2011 Amgen Scholar João Conniot Lives His Dream at Cambridge

João de Oliveira Conniot was 5 years old when his parents gave him his first toy microscope for Christmas. Every year after that, he asked for a microscope or telescope, hoping that technological improvements in the toys would allow him a sharper view of his samples. To Conniot, everything was a potential sample: he caught flies, and even once pricked his finger to get a closer look at his own blood.

That curiosity has stayed with him and fuels his career goals.  “I always wanted to be a professor and academic, because they are always studying,” he says. “I can’t imagine my future without learning new things every day.”

A student at the University of Lisbon in Portugal, Conniot spent the summer of 2011 as an Amgen Scholar in Kenneth Smith’s lab at the University of Cambridge. There, he ended up studying blood cells again, albeit not his own.

Conniot’s project set out to characterize the cellular environment in autoimmune diseases such as systemic lupus erythematosus (SLE) and rheumatoid arthritis. In SLE, self-reactive plasma cells invade kidneys and other inflamed tissues and produce antibodies that attack the body, causing symptoms to worsen.

Plasma cells may make an interesting therapeutic target, says Conniot, but first researchers need to know whether other cells or factors in the environment help sustain them.

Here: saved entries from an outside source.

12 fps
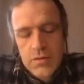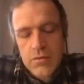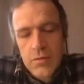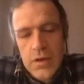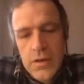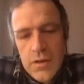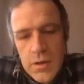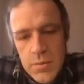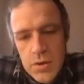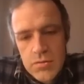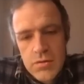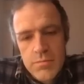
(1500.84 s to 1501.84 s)
really
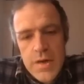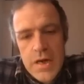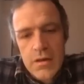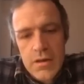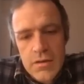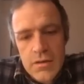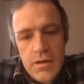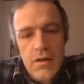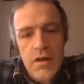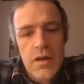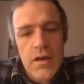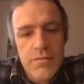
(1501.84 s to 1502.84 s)
about the magnetic
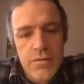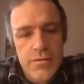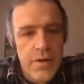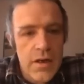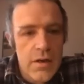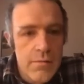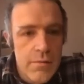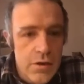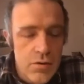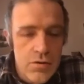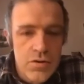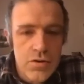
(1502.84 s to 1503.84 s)
life of
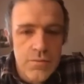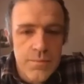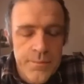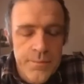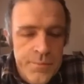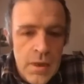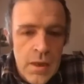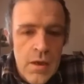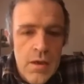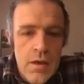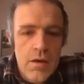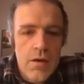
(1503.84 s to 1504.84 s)
agriculture.
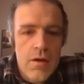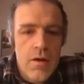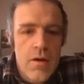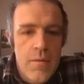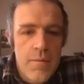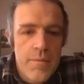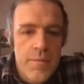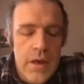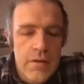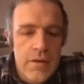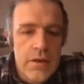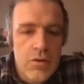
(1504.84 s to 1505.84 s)

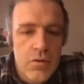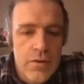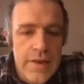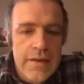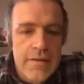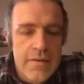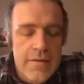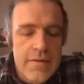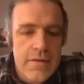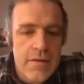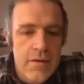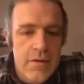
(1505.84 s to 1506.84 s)
And he connects
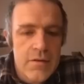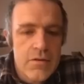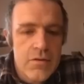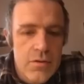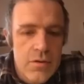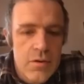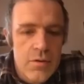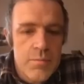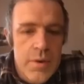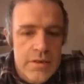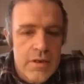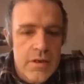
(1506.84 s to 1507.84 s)

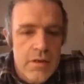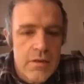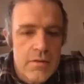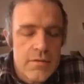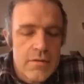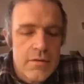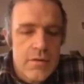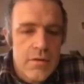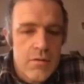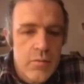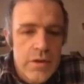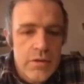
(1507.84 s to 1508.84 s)
basalt
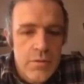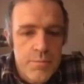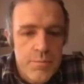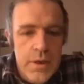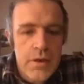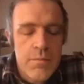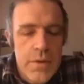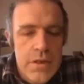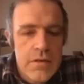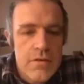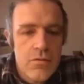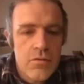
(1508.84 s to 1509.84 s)
with the
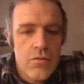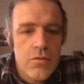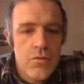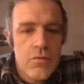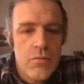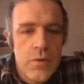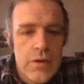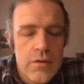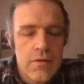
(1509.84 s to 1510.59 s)
pyramids too, with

Certain immune cells, such as neutrophils and eosinophils, have been proposed to support plasma cell survival in different tissues. In Conniot’s preliminary experiments, however, neutrophils didn’t colocalize with SLE plasma cells any more than they did healthy cells. However, other immune cells are found next to SLE plasma cells. They could help support self-reactive plasma cells, Conniot says, but the group will have to do more experiments to confirm.

“Living a dream”

It was an invaluable experience working with the scientists at Cambridge, says Conniot, who is completing a master’s in pharmaceutical sciences at the University of Lisbon. “It was like living in a dream,” he adds. “Sometimes I was pinching myself when I was there.”

Whereas in Portugal receiving an antibody for a project could take two weeks, at Cambridge the reagent might arrive the same day you order it.  “You can do so many experiments in a day or two,” he says. “Here in Portugal if you wanted to do the same experiment it would take weeks,” because of limited access to the proper equipment.

At Conniot’s home university, funding is also difficult to obtain, he says. Conniot worked for two years in Ana Bettencourt’s lab, and his second year he was able to get a grant for his research. As part of her team, he worked to develop nanoparticles that deliver antibiotics, and incorporate these into bone cement that is used in orthopedic prosthetics.

“He’s very balanced,” says Bettencourt, professor of pharmaceutical chemistry. “He has good marks but that’s not the whole issue. He knows what he wants, he’s very organized and he’s not afraid of problems. He’s very patient, which is very good for research.”

Conniot plans to pursue a doctoral degree, and the infection and immunity program at Cambridge is among his top picks. He plans to start in 2013, and spend his gap year working in a community pharmacy. He is most excited to teach, however. “When you teach people, you give a bit of yourself to them. You can share with them the things you’ve been learning,” he says. 

The size and pace of science happening at Cambridge came as a pleasant surprise to Conniot. When he arrived, he was amazed by the six-floor science building, equipped with a huge media kitchen and a materials store. Science labs and buildings are much smaller at his home university, he says.